About this task -
Give the entries again exactly as they appear, but without the images.

Input for this task -
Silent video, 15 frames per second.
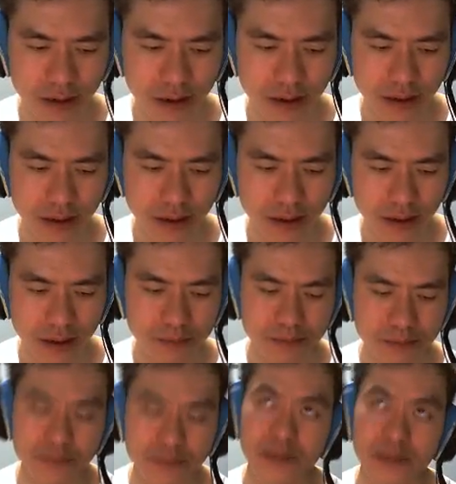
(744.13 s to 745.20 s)
think I
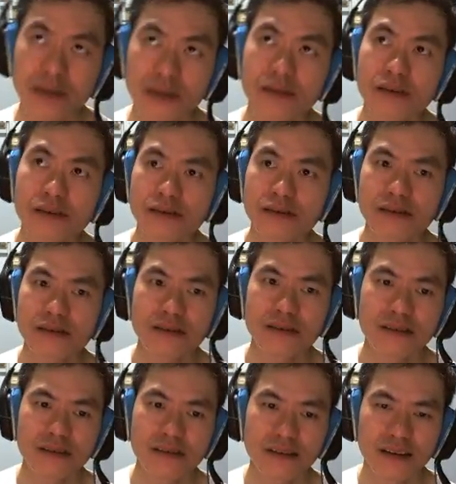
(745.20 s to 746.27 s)
played this
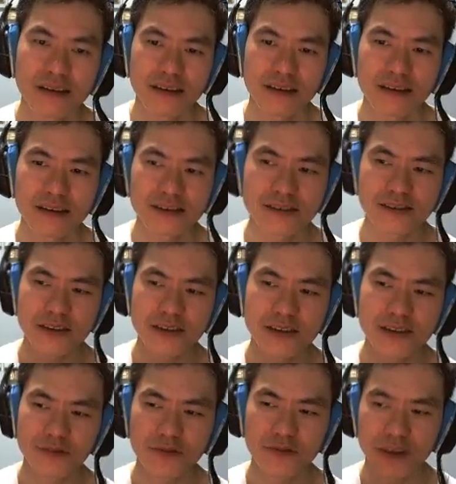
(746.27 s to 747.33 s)
just for
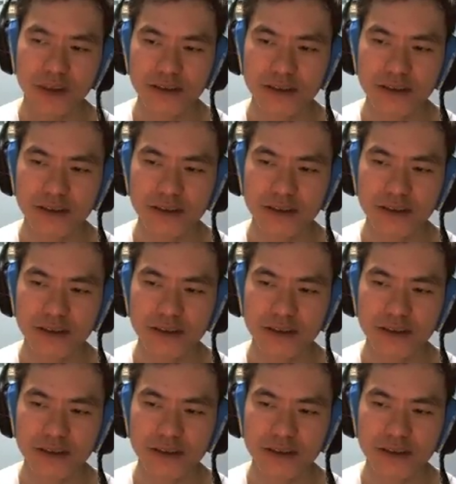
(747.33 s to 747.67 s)
fun,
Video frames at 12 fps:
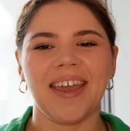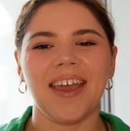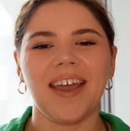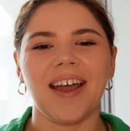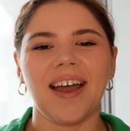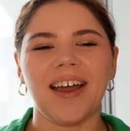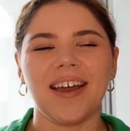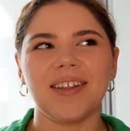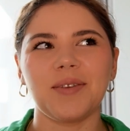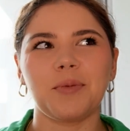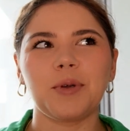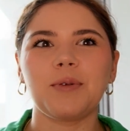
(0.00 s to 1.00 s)

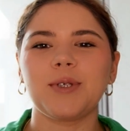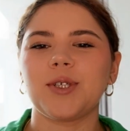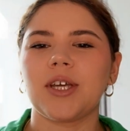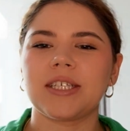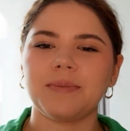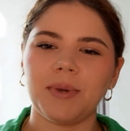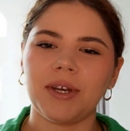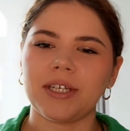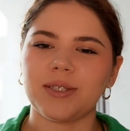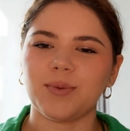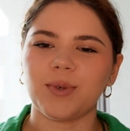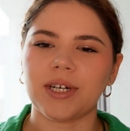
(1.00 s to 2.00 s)
And what was your
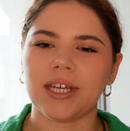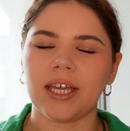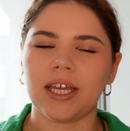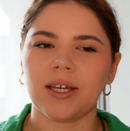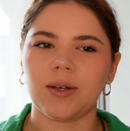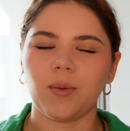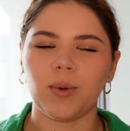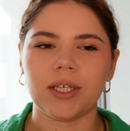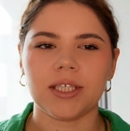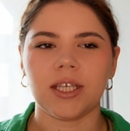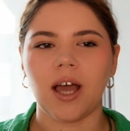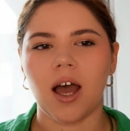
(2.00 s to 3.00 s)
experience working
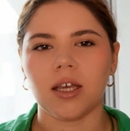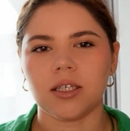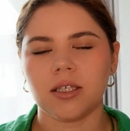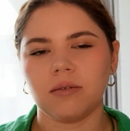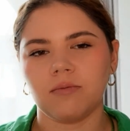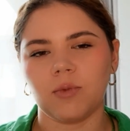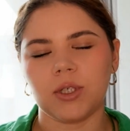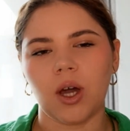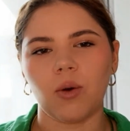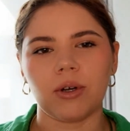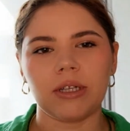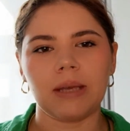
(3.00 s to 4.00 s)
with us, with
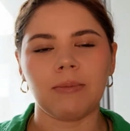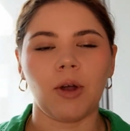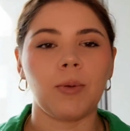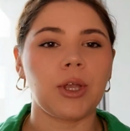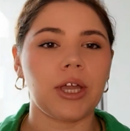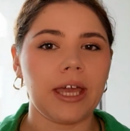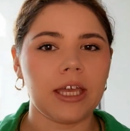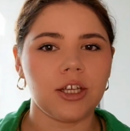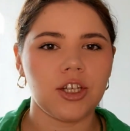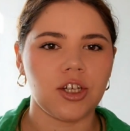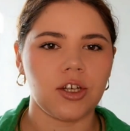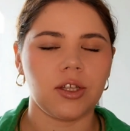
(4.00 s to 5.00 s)
our team?
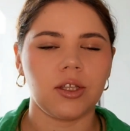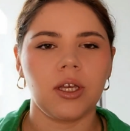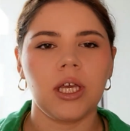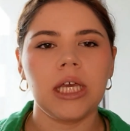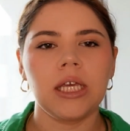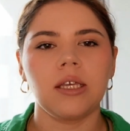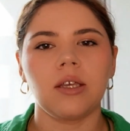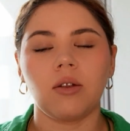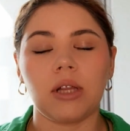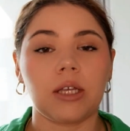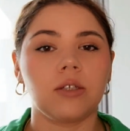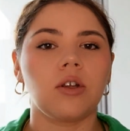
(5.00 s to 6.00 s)
Communication,
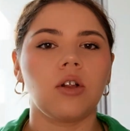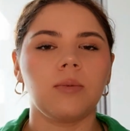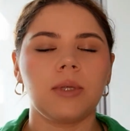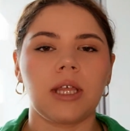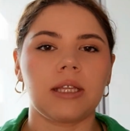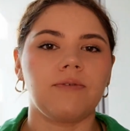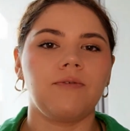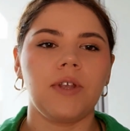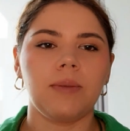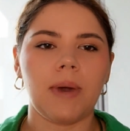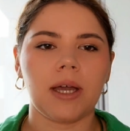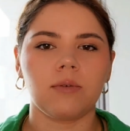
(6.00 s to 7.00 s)
like you told me that
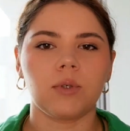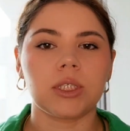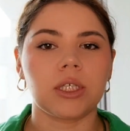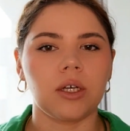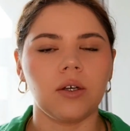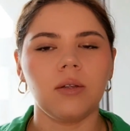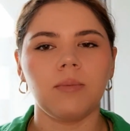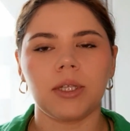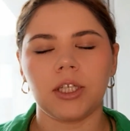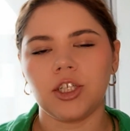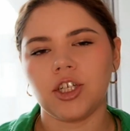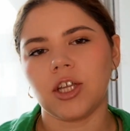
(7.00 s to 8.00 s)
feedback was good, but
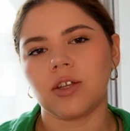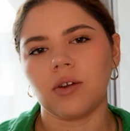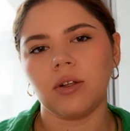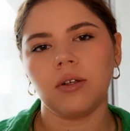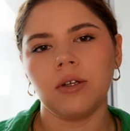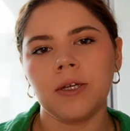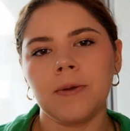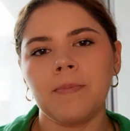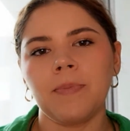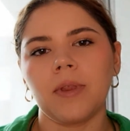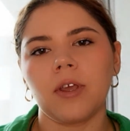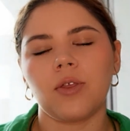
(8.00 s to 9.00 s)
in general,
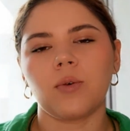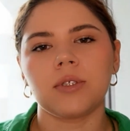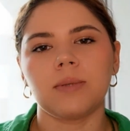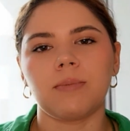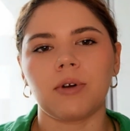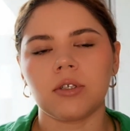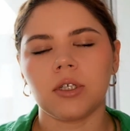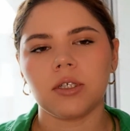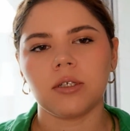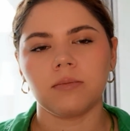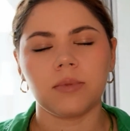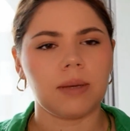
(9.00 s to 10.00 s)
through the process.
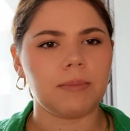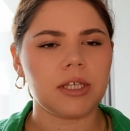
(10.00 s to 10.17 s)
By the way,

Expected answer -
Silent video, 15 frames per second.
(744.13 s to 745.20 s)
think I
(745.20 s to 746.27 s)
played this
(746.27 s to 747.33 s)
just for
(747.33 s to 747.67 s)
fun,
Video frames at 12 fps:
(0.00 s to 1.00 s)

(1.00 s to 2.00 s)
And what was your
(2.00 s to 3.00 s)
experience working
(3.00 s to 4.00 s)
with us, with
(4.00 s to 5.00 s)
our team?
(5.00 s to 6.00 s)
Communication,
(6.00 s to 7.00 s)
like you told me that
(7.00 s to 8.00 s)
feedback was good, but
(8.00 s to 9.00 s)
in general,
(9.00 s to 10.00 s)
through the process.
(10.00 s to 10.17 s)
By the way,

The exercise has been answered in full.